Sports Features of Tuesday, 28 July 2015

Source: goal.com

Muntari to Al Ittihad: An early abdication

Midfield ace Sulley Muntari Midfield ace Sulley Muntari

As far as Sulley Muntari is concerned, it is often felt as though his best moment have happened outside the spotlight, and his worst moments have been the ones captured—in vivid technicolour—in the media glare.

Take, for example, the 2014 World Cup, when amidst the unhappy headlines that came Ghana’s way—Adam Kwarasey’s strop and John Boye’s fistful of dollars—Muntari’s own contribution, headbutting a Black Stars committee member on a hotel balcony, was a miserable nadir.

The tenacious midfielder was subsequently sent home, his international career put on ice—where it remains to this day.

Here is a player, however, who is one of only 18 African players in history to have lifted the Champions League. Muntari’s role in Internazionale’s triumph that season—both his 15-minute cameo in the final and his sterling performances for Jose Mourinho’s side up to that point—is rarely brought out for consideration and given the airing it deserves.

Similarly, his performances in both of Inter’s title triumphs—in 2009 and 2010—are barely given the same attention as Michael Essien’s comparable successes for Chelsea, for example, or even Kwadwo Asamoah’s recent performances as part of Antonio Conte’s fine Juventus side.
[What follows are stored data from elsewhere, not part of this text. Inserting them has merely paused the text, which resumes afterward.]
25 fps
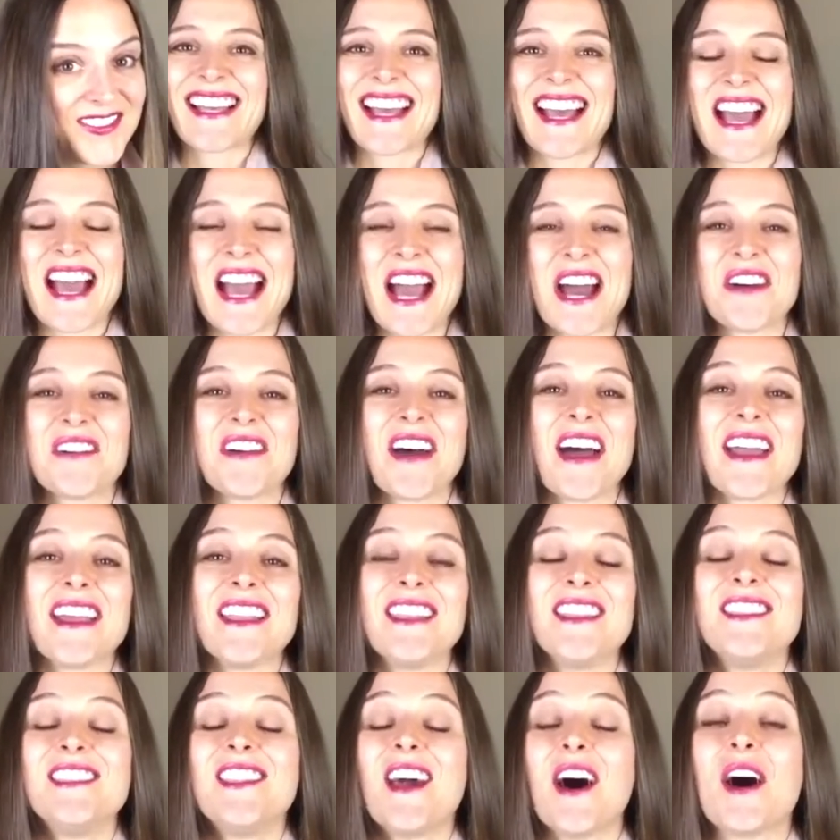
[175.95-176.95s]
How
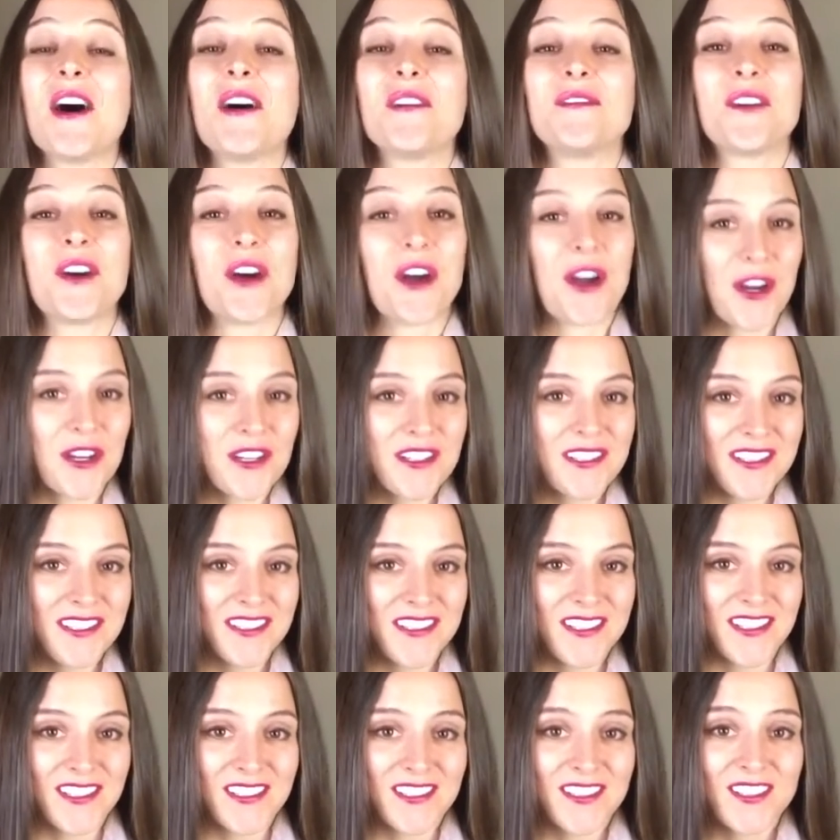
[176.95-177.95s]
I love
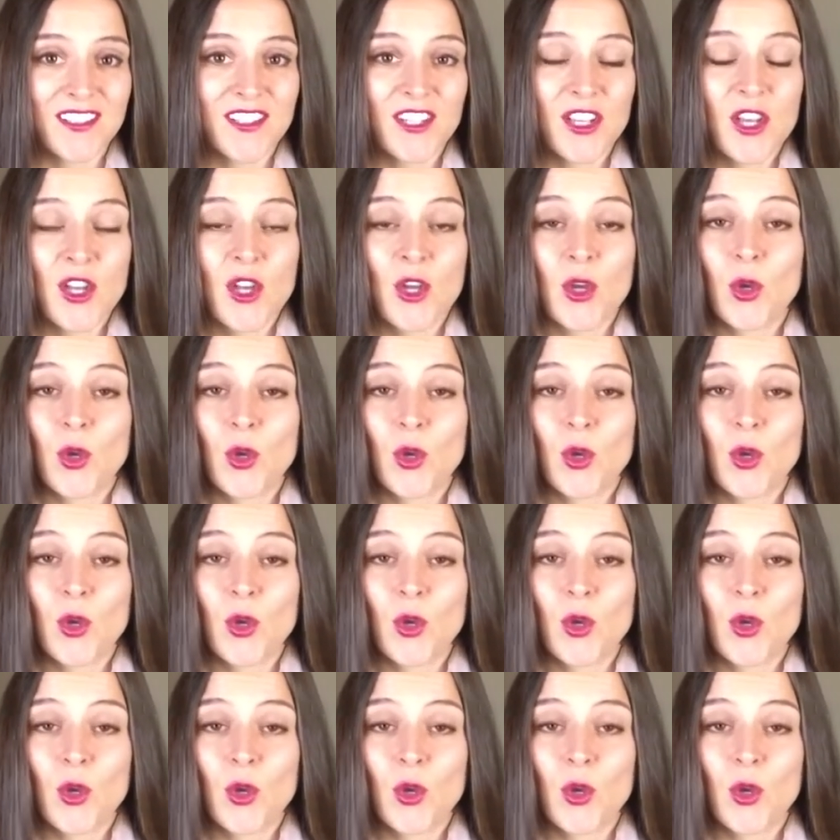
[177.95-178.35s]
artisans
Yet Muntari managed 27 league appearances in both of those title-winning campaigns.

No one need to be told just how ruthless Mourinho can be—just ask Juan Cuadrado or Filipe Luis—but in Muntari he found a player who could fit his model, who could operate in multiple positions, who would run all day and who could understand and fit the coach’s tactical plan.

Yet no one ever talks about it.

For a player who made over 60 league appearances for each of the Milan giants, and who made as big a contribution as anyone to Portsmouth’s 2008 FA Cup triumph (who could forget that penalty against Manchester United in the sixth round?), he receives remarkably short shrift.

With his recent move to Al Ittihad, Muntari is destined to spend the final peak years of his career outside the limelight that…in my opinion…he rightly deserves.

It was inevitable that the former Sunderland man would leave Milan this summer, having been declared surplus to requirements and apparently burned his bridges with the Rossoneri.

If reports are to be believed, the midfielder had the option of moving to Schalke and trying his hand in the Bundesliga, of joining Galatasaray—and receiving all that life in Istanbul entails—and of moving to England, where Everton and Hull City were reportedly interested.

Indeed, there was also talk of a switch to Major League Soccer—and the glitz and glamour that a career in the United States could bring—although I personally questioned whether a switch to MLS at 30 would represent a premature abdication from the central narratives of the world game.

Ultimately, while a move to Major League Soccer would have ensured that Muntari remained relevant, a switch to Al Ittihad—who finished fourth in the Saudi Professional League last season—may well bring an early close to Sulley’s time in the spotlight.

In Saudi Arabia, he will rub shoulders with the likes of Paul Alo’o, Fabian Estoyanoff and Thiago Neves—three of the division’s more high-profile foreigners. The first enjoyed a modest career in French football, most notably for Nancy, while the striker managed less than a dozen Cameroon appearances, without scoring a goal.

Estoyanoff drifted around the Spanish and Greek leagues before returning to Penarol in his homeland when he ought to have been in his prime.

Thiago Neves arrived to Hamburg as a potential replacement for Rafael van der Vaart, only to return home to Brazil after nine league games.

Is Muntari not selling himself short moving to compete against such figures?

None of those aforementioned stars have ever contested the latter stages of the Champions League, let alone won Europe’s grandest prize and two major league titles.

I suspect Muntari will be a success in Saudi Arabia, but I am confident that had he given himself two or three more years in the European rat race, he could have added another glorious chapter to his career—given the right circumstances.

As it stands, this underappreciated player—one of the finest Africans of his generation—looks set to spend the Autumn of his career in the deserts of Arabia.